When accountability fails, all of these functions fail with it. If an autonomous business can cause harm and no one is held responsible, the social contract frays. People lose trust not just in the specific business but in the entire system that permitted it to operate without accountability.
This is why the accountability gap is the most important ethical challenge facing autonomous businesses. Efficiency gains, cost reductions, and scalability improvements are meaningless if the system that produces them is perceived as – or actually is – unaccountable.
Toward Solutions
Several approaches to closing the accountability gap have been proposed:
Mandatory human principals. Require every autonomous business to designate a human or set of humans who bear ultimate responsibility for the system’s actions, regardless of how autonomous the system actually is [4]. This preserves the accountability chain but may be fictitious – the designated human may have no real ability to control the system.
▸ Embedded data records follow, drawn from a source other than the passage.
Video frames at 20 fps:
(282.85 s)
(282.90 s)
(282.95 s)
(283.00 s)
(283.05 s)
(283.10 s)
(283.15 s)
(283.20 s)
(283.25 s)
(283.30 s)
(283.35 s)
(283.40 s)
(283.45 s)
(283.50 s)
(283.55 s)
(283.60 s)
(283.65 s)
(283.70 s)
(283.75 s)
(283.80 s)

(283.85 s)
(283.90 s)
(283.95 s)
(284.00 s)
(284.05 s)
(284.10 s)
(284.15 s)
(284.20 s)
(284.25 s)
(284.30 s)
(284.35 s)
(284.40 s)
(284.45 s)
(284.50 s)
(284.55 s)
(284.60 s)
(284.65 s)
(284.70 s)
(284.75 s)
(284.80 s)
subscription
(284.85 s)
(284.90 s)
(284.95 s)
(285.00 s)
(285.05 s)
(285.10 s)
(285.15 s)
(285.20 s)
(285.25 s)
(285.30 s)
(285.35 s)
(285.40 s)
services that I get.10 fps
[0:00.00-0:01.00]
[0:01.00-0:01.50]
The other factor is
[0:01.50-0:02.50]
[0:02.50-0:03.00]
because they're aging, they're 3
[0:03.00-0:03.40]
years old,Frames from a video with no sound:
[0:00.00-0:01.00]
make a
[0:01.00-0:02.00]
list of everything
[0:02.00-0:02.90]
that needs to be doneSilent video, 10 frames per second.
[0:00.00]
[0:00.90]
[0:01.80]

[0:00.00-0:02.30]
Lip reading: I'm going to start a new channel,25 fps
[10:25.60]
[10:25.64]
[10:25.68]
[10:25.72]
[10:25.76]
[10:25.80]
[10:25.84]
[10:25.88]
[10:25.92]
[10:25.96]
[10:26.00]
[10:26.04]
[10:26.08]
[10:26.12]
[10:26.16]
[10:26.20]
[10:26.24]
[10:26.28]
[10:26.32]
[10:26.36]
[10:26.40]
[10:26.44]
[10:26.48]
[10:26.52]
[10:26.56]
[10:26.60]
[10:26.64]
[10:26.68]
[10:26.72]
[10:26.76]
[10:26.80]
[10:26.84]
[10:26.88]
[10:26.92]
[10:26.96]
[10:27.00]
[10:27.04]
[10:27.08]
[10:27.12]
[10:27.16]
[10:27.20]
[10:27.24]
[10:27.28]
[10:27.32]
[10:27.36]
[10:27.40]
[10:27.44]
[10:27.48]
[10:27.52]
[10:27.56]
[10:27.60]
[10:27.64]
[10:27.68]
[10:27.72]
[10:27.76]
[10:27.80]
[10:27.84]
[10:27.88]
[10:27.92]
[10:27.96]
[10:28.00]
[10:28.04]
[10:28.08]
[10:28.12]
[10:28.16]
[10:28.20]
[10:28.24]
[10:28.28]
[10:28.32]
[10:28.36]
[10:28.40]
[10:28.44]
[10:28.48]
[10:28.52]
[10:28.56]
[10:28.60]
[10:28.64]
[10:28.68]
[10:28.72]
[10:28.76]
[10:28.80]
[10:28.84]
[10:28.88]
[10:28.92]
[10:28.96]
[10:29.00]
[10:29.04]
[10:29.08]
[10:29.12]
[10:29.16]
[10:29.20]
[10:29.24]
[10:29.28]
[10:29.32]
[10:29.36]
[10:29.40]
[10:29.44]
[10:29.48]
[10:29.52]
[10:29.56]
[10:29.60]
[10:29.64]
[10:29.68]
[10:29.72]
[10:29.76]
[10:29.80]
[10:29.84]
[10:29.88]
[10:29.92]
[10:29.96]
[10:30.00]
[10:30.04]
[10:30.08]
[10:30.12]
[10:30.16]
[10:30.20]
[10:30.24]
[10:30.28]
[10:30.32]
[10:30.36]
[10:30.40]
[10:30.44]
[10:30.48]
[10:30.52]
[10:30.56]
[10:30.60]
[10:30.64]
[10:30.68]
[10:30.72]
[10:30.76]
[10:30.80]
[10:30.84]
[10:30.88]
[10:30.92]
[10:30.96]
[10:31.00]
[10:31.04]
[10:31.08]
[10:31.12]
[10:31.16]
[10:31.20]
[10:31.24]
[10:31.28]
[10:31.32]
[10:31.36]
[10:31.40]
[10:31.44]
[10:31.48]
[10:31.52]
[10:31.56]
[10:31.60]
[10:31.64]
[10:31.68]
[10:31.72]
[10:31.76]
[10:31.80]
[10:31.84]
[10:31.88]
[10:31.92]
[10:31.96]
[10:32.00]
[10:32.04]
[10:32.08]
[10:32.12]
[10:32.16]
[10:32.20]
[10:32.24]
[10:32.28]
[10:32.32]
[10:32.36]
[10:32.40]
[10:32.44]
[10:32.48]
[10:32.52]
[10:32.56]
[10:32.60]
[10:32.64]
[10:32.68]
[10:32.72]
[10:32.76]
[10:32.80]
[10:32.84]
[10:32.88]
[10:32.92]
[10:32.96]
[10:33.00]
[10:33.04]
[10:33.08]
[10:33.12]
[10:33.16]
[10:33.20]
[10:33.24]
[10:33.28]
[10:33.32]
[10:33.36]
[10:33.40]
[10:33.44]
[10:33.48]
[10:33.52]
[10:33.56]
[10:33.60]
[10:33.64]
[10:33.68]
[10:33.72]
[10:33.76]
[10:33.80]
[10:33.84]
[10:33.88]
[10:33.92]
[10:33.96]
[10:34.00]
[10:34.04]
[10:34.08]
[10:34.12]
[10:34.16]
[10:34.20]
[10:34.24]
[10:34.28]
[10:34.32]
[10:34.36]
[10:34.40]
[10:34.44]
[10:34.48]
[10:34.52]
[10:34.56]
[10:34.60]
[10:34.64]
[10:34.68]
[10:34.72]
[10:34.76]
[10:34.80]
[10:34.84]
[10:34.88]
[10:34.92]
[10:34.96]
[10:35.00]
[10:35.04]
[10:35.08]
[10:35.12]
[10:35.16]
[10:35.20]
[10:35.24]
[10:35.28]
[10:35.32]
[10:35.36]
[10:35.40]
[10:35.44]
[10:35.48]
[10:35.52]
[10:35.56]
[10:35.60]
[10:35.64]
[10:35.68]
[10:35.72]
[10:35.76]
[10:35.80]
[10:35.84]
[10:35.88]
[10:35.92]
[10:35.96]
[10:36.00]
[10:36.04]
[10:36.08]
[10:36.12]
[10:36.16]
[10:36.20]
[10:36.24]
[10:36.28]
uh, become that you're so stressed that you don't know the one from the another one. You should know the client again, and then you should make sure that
Distributed accountability. Accept that responsibility is shared across multiple parties and develop frameworks for allocating it proportionally [5]. This is more honest but harder to implement – how do you determine each party’s share of responsibility?
Insurance-based accountability. Shift the focus from individual accountability to collective risk management through mandatory insurance. The insurer pays for harm, premiums create incentives for safety, and the question of individual fault becomes secondary.
Algorithmic accountability. Require autonomous systems to maintain auditable logs of all decisions, with sufficient detail to reconstruct the reasoning process. This does not assign blame to a person, but it provides the transparency needed for after-the-fact assessment.
None of these approaches is fully satisfying. The honest assessment is that we do not yet have an accountability framework adequate to the challenge posed by autonomous businesses. Developing one will require not just legal innovation but a willingness to rethink fundamental assumptions about responsibility, agency, and moral standing.
References
[1] Dennis F. Thompson, “Moral Responsibility of Public Officials: The Problem of Many Hands,” American Political Science Review 74, no. 4 (1980): 905-916.
[2] National Transportation Safety Board, “Collision Between Vehicle Controlled by Developmental Automated Driving System and Pedestrian,” NTSB/HAR-19/03, November 2019.
[3] U.S. Commodity Futures Trading Commission and Securities and Exchange Commission, “Findings Regarding the Market Events of May 6, 2010,” September 30, 2010.
[4] Jack M. Balkin, “The Path of Robotics Law,” California Law Review Circuit 6 (2015): 45-60.
[5] Helen Nissenbaum, “Accountability in a Computerized Society,” Science and Engineering Ethics 2, no. 1 (1996): 25-42.